In regards to Working Moms, well … having been there… many of you, I’m sure, don’t have the choice but to work and there are many of you that would consider staying at home a ‘luxury’. This in regards to Obama talking about his wife in difference to Romney’s, “We Didn’t Have The Luxury For Michelle Not To Work”. That’s a pretty normal, typical statement from someone, regardless of whether he’s the President or not. When I was working full time, 80+ hours a week with a 4 hour commute and only saw my son maybe an hour a night until the weekend, staying at home did seem like a luxury! Not because it meant there was no work involved, but because children are like gold and the time with our children is priceless… being capable of seeing my child every day would have been a luxury for me. I would have loved it and now that I get to see him every day he drives me crazy! And that’s what Stay-at-Home Moms are like, “What the bleep are you talking about luxury!” Because we know! I came to the other side of the fence so happy to be here, stay at home with my children, read some books all day and realized – Holy, crap. How’d I get into this mess! Okay.. sorta. There are days when the work at home piles up so much I wish I could just run back to the office and hide behind a desk.
cubicle
Being a Stay-at-Home Mom and a Working Mom both have their challenges and I believe there isn’t anyone more in tune with that subject that Work-at-Home Moms who are hybrids of these two. They’re at home with their families but they also have careers to support them, which I – personally – think is incredible.

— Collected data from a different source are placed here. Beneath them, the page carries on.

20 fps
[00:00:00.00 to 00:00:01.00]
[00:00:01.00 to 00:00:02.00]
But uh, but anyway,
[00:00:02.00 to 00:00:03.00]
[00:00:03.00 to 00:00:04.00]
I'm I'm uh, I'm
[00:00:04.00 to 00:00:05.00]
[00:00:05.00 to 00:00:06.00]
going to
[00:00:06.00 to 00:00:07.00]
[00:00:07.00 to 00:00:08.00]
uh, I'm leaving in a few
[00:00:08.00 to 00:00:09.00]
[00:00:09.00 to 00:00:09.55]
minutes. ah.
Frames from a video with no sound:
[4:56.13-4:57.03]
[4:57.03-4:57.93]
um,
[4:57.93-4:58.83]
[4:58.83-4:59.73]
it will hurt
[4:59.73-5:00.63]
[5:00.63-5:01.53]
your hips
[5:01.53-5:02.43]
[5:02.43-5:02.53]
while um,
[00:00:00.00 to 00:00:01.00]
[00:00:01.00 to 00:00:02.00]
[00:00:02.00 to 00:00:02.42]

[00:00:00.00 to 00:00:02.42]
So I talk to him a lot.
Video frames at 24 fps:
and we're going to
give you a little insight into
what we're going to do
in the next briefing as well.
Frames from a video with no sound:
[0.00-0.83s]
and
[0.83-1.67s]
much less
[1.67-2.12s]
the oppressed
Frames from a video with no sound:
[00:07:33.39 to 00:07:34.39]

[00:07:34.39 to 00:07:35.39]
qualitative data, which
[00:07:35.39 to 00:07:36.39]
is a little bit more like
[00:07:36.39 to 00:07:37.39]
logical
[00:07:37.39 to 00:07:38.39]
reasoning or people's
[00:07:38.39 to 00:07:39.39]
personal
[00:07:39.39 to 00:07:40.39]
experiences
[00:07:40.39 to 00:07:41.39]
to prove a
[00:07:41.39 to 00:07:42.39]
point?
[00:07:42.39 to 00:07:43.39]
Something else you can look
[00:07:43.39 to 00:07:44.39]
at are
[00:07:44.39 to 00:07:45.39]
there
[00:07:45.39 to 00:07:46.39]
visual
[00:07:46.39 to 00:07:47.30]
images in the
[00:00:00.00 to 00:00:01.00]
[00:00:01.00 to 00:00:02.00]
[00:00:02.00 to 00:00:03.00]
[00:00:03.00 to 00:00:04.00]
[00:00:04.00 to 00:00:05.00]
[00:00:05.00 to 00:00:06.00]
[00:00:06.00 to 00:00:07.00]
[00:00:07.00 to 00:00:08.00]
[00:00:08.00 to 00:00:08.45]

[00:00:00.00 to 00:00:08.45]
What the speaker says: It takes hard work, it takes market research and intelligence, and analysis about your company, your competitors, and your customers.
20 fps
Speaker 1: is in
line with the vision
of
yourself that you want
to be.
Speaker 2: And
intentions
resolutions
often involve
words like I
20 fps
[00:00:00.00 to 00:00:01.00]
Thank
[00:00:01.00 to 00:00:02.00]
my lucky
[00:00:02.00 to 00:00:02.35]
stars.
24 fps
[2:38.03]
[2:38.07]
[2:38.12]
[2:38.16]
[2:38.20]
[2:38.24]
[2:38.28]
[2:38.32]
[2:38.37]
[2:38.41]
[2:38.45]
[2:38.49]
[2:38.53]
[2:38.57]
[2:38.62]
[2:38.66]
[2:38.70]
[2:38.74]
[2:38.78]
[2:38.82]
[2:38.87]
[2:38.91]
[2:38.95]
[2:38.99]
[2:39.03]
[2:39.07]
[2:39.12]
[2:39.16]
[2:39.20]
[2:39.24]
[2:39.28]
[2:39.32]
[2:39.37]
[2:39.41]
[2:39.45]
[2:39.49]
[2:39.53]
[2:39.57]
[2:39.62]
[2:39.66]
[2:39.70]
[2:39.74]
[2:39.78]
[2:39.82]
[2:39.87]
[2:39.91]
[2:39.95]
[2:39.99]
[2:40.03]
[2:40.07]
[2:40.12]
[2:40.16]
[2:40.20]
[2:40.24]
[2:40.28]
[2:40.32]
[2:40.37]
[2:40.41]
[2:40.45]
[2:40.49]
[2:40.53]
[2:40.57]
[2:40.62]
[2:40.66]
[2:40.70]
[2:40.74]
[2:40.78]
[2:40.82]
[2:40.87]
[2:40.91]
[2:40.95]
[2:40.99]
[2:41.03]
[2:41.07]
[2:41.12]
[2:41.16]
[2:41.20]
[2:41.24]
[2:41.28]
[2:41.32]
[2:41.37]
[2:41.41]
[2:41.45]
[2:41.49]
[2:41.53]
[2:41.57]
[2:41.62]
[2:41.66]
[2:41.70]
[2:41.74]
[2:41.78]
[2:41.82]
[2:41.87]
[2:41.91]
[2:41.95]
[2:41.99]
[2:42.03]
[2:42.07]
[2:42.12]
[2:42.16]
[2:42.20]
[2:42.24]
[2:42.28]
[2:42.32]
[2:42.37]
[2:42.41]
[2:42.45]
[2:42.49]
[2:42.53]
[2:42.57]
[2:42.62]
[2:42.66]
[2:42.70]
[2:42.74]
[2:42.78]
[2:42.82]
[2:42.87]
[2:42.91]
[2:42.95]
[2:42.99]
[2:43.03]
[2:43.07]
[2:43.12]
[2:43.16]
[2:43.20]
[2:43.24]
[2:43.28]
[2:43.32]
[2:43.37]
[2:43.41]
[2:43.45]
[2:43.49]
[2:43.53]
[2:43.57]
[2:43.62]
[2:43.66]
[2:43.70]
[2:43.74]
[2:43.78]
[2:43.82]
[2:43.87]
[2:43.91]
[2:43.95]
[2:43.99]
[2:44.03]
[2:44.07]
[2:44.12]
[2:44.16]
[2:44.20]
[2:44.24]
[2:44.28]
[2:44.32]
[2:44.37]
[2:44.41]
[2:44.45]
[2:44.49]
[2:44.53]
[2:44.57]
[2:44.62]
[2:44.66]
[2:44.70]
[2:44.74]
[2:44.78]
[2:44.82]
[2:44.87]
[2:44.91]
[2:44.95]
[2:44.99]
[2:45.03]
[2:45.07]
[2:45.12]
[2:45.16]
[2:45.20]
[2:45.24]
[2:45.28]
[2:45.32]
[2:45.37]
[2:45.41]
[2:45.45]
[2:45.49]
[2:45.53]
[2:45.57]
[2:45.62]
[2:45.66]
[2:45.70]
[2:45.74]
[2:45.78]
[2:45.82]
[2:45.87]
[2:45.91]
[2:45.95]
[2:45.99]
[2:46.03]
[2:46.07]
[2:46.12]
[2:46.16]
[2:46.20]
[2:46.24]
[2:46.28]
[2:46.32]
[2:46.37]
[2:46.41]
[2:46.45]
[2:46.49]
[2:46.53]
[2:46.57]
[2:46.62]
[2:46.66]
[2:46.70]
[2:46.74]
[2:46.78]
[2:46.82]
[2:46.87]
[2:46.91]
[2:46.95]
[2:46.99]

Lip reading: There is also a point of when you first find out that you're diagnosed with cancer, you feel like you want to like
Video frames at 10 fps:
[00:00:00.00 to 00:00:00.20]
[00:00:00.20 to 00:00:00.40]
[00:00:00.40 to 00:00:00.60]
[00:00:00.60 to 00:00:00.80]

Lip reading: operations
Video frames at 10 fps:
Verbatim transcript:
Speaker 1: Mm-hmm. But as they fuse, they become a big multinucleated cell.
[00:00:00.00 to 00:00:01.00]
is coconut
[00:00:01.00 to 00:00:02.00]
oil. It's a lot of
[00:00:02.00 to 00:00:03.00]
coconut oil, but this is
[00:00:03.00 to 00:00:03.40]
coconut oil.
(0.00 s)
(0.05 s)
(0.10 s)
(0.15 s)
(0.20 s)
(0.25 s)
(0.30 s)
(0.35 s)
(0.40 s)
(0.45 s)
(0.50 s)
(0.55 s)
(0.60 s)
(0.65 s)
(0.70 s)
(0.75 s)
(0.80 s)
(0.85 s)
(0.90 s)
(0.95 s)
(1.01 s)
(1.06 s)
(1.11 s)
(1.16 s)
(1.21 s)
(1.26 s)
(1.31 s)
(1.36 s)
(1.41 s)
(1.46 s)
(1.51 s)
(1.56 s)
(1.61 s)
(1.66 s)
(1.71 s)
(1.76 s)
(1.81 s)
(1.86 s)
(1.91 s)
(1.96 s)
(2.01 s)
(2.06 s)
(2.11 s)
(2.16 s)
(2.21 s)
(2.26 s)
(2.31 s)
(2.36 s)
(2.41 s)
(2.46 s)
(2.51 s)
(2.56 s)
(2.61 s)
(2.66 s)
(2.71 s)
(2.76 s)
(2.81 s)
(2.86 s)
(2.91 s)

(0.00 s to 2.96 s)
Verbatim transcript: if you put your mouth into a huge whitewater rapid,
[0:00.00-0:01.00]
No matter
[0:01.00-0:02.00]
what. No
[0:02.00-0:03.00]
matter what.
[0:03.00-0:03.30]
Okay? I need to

But this is not a War. This is two groups of people being sensitive and a few politicians trying to drag us around for some votes. We are better than that. Look at it from the outside perspective. The President (no matter what you feel about him) didn’t say anything ‘wrong’. He just was looking at his wife’s life in comparison to another man’s and I will tell you what… I’m sure your husband or significant other would do the same! (My husband better!) They’re on a whole other level over there, he came from the wrong side of the tracks with a single Mom that worked hard to give him the life he is living as Romney lived the other life with certain privileged that I’m sure he can only understand in the position he is now with his children. You have two people from very different lifestyles and it’s getting everyone all tied up in knots.

sisters

Stay-at-Home Moms, Working Moms and Work-at-Home Moms are like Sisters. We love each other, we are envious and jealous of each other and sometimes we think the other is completely ridiculous. We pick at each other’s lifestyles and we poke fun at each other, but in the end we are family. At the end of the day we have to agree to disagree and look at the whole picture. We are Moms, deep down in the essence of all three of us, we are all Moms that work especially hard to take care of the children that will one day run this country for good or ill and the time we spend ‘warring’ on each other is the less time we can figure out how to heal the things we need to to keep our children safe.

Just my two cents. I write with my sisters on here, my real sisters and my friend sisters and many times I don’t agree with them and we bicker like little old ladies all the time, but I love them and I know deep down that we all mean the best for each other and for our families. So the next time someone tries to get you into an argument about SAHM, Working Moms or WAHM’s – remember that. We’re all a part of the same whole, we all can’t live the same lifestyles and who would want that anyway? We’d have less to gossip about.

About 

Amanda is a stay-at-home Mom of two boys, a teen and a tot. She loves to share stories, talk about education, movies, books and coffee. A big supporter of community building and outreach, Amanda shares many activities, entertainment and events in her local area of St. Louis.

Comments

  1. Kat of EmKatCreations says:

    I think you’ve put this whole brouhaha in perspective. Thank you.

  2. royalegacy says:

    I think we SAHMs have the toughest job.